WHEN JOHN FITZGERALD Kennedy was inaugurated as the country's 35th president, the United States was entangled in a struggle of epic proportions with the Soviet Union. Just three years before Kennedy took office the Soviets had taken the lead in the space race with the launch and orbit of satellite Sputnik. The early years of the Cold War gripped the world with concern as the two superpowers and their respective allies positioned themselves to confront the terror of nuclear holocaust and hopefully to avoid it. There is no question that Kennedy inherited a host of international problems when he took office. Indeed his presidency is noted primarily for the many international situations that occurred during his nearly three years in office. Among them were the Cuban Missile Crisis, the Bay of Pigs debacle, and the successful nuclear test ban treaty with the Soviets.

Despite the need for Kennedy to continually stay on top of international concerns, he was a president who spoke passionately about domestic issues and the rights of man, which he believed should come not from the generosity of the state but from the hand of God.
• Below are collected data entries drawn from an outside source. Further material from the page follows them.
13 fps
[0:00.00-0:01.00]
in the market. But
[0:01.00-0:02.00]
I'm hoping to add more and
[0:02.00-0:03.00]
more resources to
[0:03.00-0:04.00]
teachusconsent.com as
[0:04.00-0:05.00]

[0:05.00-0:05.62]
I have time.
In his inaugural address, he made it clear that his generation of Americans was “unwilling to witness or permit the slow undoing of those human rights to which this nation has always been committed, and to which we are committed today at home and around the world.”
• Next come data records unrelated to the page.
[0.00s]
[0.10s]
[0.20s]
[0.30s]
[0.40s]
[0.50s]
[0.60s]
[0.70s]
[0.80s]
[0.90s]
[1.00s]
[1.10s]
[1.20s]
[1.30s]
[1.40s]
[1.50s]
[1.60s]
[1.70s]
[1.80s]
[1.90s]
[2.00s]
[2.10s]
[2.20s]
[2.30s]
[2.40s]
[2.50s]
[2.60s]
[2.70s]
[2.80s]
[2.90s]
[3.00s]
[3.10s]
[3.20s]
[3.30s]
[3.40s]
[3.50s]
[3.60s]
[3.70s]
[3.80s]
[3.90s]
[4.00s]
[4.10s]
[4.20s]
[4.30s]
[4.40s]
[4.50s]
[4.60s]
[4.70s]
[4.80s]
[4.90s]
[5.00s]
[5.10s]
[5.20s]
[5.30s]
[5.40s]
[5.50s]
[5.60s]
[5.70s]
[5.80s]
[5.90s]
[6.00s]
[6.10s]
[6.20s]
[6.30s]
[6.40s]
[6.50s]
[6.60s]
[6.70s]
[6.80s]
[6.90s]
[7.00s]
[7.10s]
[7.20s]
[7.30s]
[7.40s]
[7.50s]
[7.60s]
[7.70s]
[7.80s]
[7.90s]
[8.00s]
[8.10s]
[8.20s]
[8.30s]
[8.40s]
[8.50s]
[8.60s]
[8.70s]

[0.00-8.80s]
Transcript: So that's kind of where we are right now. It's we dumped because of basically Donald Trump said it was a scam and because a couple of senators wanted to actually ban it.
Kennedy made it clear in his inaugural address that his concern for freedom and an end to poverty was not just a domestic issue but global in reach: “To those people in the huts and villages of half the globe struggling to break the bonds of mass misery, we pledge our best efforts to help them help themselves, for whatever period is required … because it is right. If a free society cannot help the many who are poor, it cannot save the few who are rich.”

Kennedy continued his address with an introduction to a planned initiative in Latin America “to assist free men and free governments in casting off the chains of poverty… and to join with them to oppose aggression or subversion anywhere in the Americas.” This pronouncement was an overture to what eventually became the Alliance for Progress, a very successful joint effort involving the United States and the Latin American countries.
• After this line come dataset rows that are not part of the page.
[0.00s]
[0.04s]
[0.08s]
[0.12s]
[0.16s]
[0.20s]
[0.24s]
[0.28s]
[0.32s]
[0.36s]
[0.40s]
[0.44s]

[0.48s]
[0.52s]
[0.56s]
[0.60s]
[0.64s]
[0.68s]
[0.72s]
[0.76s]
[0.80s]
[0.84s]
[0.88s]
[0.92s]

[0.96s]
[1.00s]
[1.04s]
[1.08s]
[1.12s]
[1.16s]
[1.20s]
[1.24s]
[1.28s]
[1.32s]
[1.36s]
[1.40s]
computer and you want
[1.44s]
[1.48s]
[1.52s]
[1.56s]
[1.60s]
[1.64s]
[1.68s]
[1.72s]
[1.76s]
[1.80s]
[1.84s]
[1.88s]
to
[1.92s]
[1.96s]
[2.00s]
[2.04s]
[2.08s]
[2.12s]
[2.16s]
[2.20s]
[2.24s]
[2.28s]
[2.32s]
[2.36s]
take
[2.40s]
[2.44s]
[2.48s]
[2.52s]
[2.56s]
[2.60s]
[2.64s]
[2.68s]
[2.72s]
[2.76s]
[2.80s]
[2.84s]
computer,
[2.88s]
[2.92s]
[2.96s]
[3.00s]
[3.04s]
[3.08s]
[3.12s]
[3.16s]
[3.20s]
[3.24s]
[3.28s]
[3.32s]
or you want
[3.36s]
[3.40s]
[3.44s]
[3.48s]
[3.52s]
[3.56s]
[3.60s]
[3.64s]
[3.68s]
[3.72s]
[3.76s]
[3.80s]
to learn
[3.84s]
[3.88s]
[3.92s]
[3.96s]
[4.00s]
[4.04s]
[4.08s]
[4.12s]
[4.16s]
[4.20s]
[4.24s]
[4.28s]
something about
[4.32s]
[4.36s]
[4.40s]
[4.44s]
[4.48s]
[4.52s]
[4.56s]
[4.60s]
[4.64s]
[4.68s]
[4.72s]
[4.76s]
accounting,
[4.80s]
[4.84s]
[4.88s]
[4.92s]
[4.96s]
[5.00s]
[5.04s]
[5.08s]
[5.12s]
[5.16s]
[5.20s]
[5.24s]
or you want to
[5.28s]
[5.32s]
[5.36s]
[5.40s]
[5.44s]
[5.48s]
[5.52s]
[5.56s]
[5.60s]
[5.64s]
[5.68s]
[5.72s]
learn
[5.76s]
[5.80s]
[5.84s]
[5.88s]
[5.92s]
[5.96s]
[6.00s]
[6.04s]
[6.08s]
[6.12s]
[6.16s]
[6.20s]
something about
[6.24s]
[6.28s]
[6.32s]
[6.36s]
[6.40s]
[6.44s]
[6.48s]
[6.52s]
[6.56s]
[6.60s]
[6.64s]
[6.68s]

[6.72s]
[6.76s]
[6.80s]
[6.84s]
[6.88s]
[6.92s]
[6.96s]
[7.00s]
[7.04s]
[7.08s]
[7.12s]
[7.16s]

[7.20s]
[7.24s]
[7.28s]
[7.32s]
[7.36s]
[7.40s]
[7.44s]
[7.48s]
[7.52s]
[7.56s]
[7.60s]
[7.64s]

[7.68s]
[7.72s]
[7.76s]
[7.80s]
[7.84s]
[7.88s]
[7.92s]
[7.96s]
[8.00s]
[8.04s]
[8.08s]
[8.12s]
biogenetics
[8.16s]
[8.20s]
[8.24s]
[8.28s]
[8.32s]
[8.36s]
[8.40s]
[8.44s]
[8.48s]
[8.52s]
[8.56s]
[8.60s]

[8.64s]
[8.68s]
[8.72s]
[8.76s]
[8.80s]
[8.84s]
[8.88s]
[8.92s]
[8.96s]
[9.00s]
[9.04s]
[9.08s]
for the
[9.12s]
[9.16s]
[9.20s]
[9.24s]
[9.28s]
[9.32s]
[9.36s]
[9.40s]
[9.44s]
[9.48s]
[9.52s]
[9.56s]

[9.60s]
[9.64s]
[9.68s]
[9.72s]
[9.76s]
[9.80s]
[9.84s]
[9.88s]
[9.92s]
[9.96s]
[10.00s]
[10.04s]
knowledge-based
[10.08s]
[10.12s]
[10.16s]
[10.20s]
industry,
Although he did not mention the Soviets by name in his address, he did refer to “both sides” in his invitation to work together to eradicate disease, conquer the deserts, encourage the arts and commerce, and “heed in all corners of the earth the command of Isaiah—to ‘undo the heavy burden [and] let the oppressed go free.'” He called for a united struggle against the common enemies of man: tyranny, poverty, disease, and war.

The most remembered statement in Kennedy's inaugural address is, of course, a call to Americans to ask not what your country can do for you but what you can do for your country. Not as well remembered, perhaps, is his next sentence: “My fellow citizens of the world: ask not what America can do for you but what together we can do for the freedom of man.”